» **Data for review**
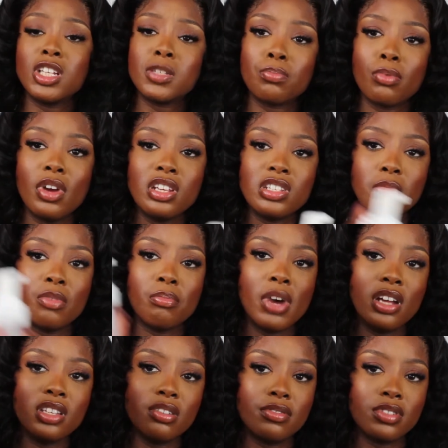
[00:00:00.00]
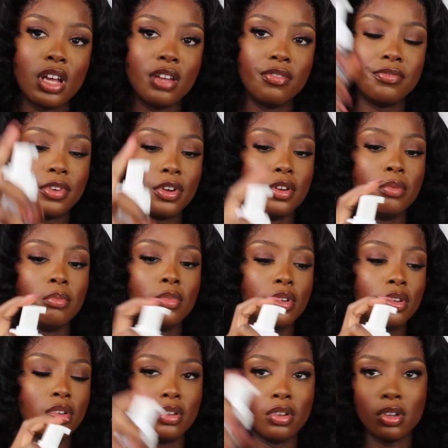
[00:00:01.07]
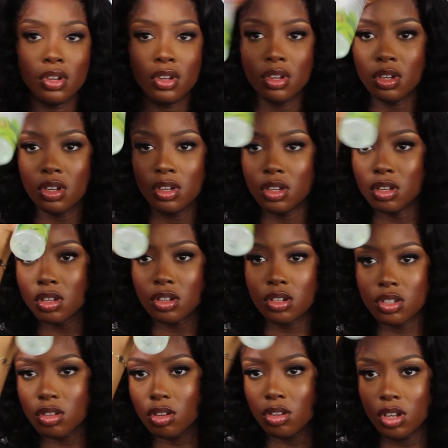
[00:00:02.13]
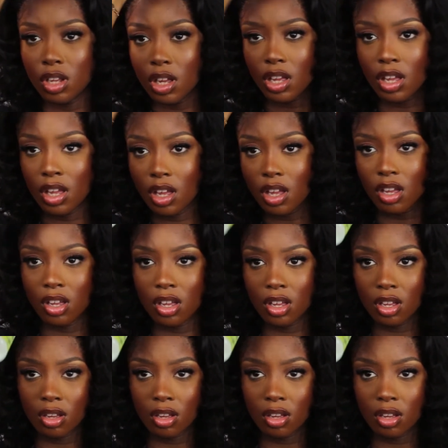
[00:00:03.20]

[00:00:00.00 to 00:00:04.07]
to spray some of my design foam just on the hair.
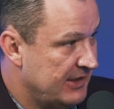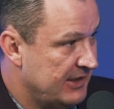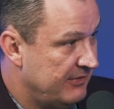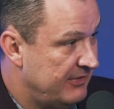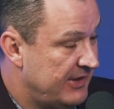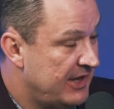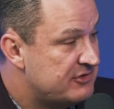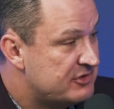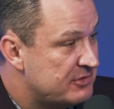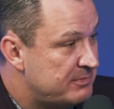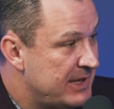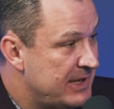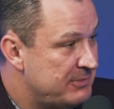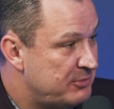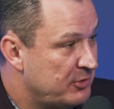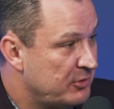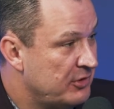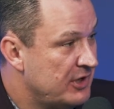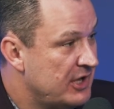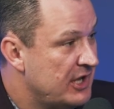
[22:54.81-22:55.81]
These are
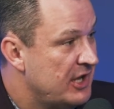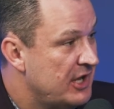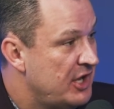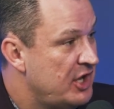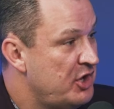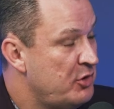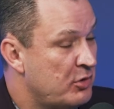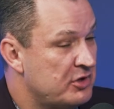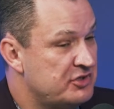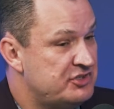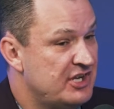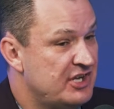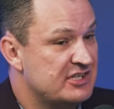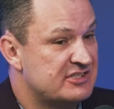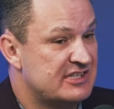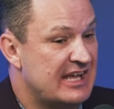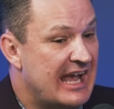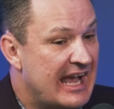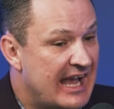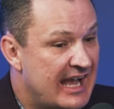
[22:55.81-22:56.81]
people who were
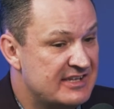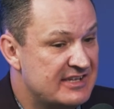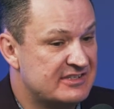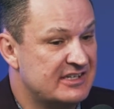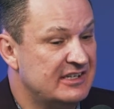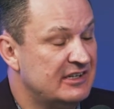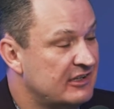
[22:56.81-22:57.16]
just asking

» **Task description**
Give back exactly the lines from the one containing "[00:00:03.20]" to the final line of the entries, both included, and no picture.

» **Result**
[00:00:03.20]

[00:00:00.00 to 00:00:04.07]
to spray some of my design foam just on the hair.
[22:54.81-22:55.81]
These are
[22:55.81-22:56.81]
people who were
[22:56.81-22:57.16]
just asking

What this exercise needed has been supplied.